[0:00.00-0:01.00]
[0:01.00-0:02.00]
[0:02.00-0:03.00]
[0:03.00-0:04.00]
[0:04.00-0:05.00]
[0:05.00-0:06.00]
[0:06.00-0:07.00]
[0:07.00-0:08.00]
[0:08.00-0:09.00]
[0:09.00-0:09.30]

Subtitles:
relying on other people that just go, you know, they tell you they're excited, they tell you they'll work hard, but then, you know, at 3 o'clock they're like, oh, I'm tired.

--

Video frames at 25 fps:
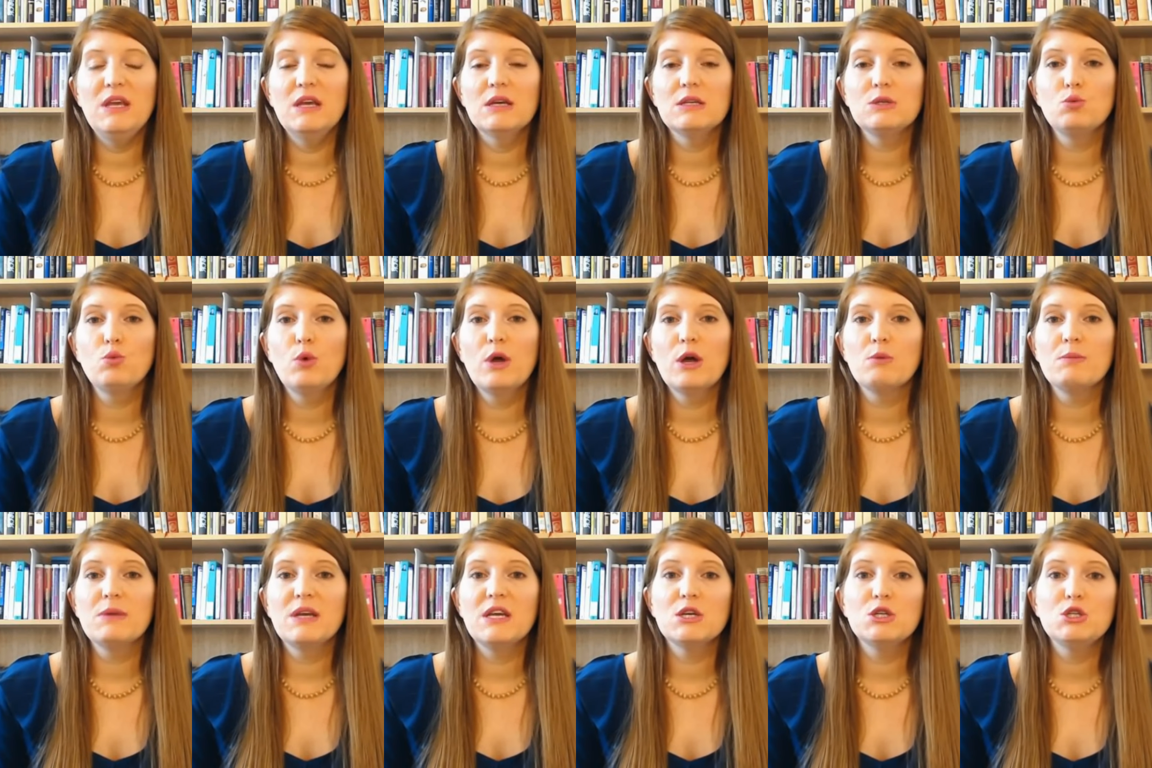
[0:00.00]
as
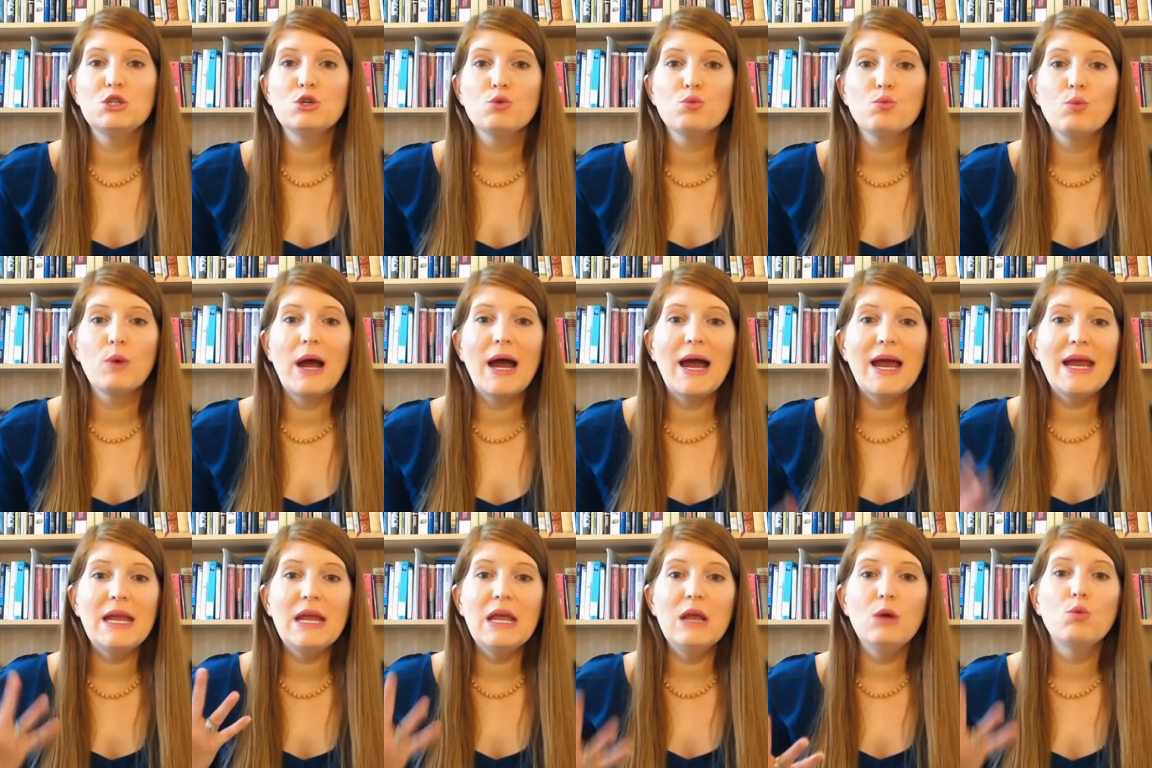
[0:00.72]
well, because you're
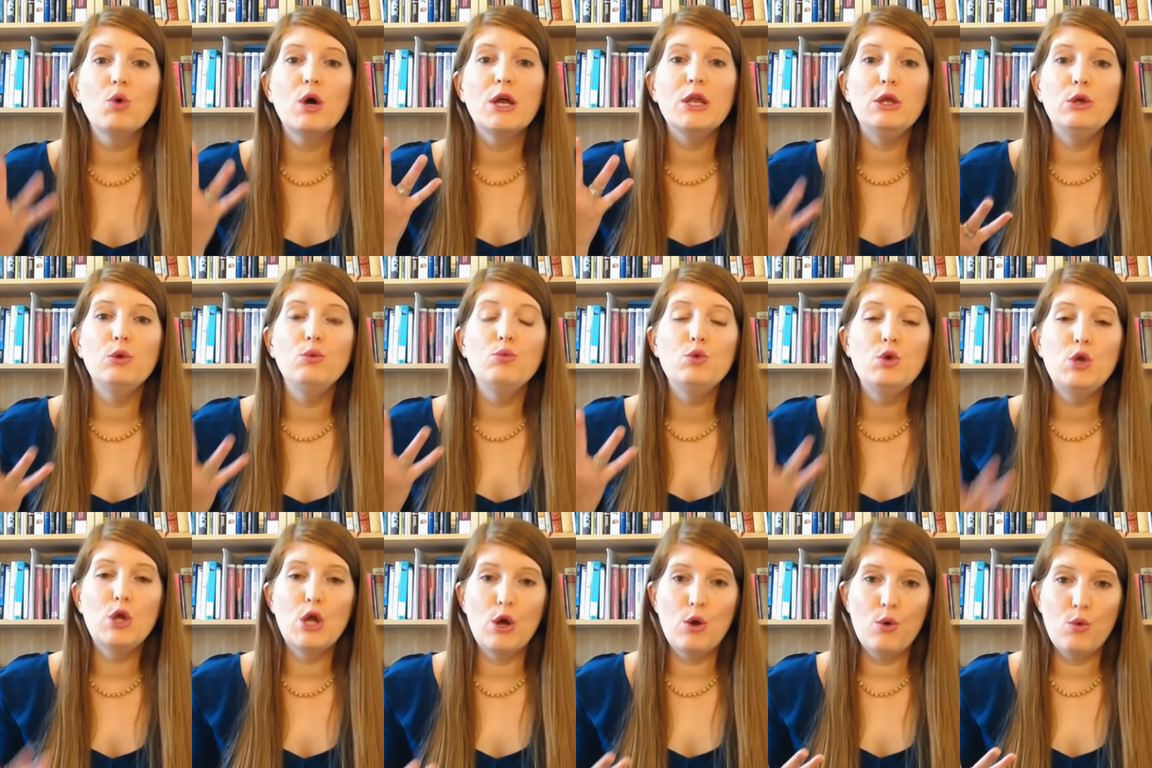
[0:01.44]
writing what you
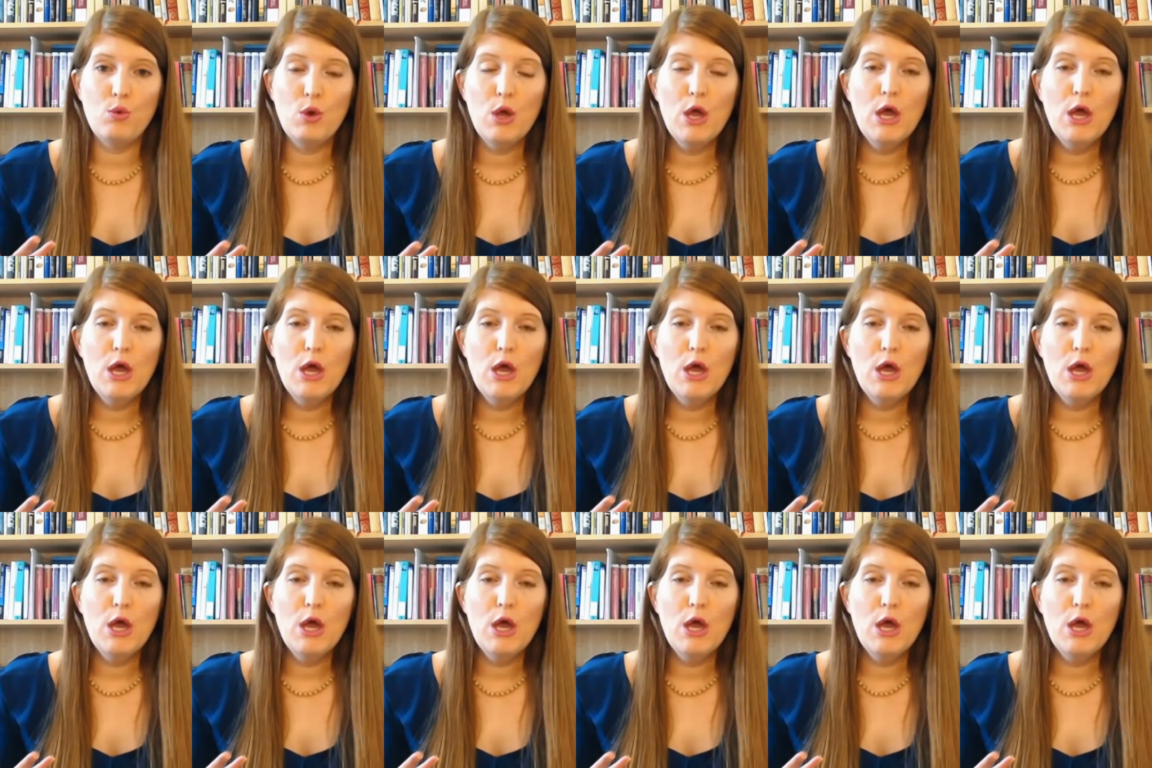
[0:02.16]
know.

---

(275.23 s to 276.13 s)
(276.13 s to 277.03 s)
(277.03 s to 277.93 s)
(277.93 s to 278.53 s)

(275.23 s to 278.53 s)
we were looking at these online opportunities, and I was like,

> [Task to carry out]:
The reply should hold only the lines of the listing above starting at the line containing "[0:01.00-0:02.00]" and ending at the line containing "[0:09.00-0:09.30]", exactly as written.

> [Written solution]:
[0:01.00-0:02.00]
[0:02.00-0:03.00]
[0:03.00-0:04.00]
[0:04.00-0:05.00]
[0:05.00-0:06.00]
[0:06.00-0:07.00]
[0:07.00-0:08.00]
[0:08.00-0:09.00]
[0:09.00-0:09.30]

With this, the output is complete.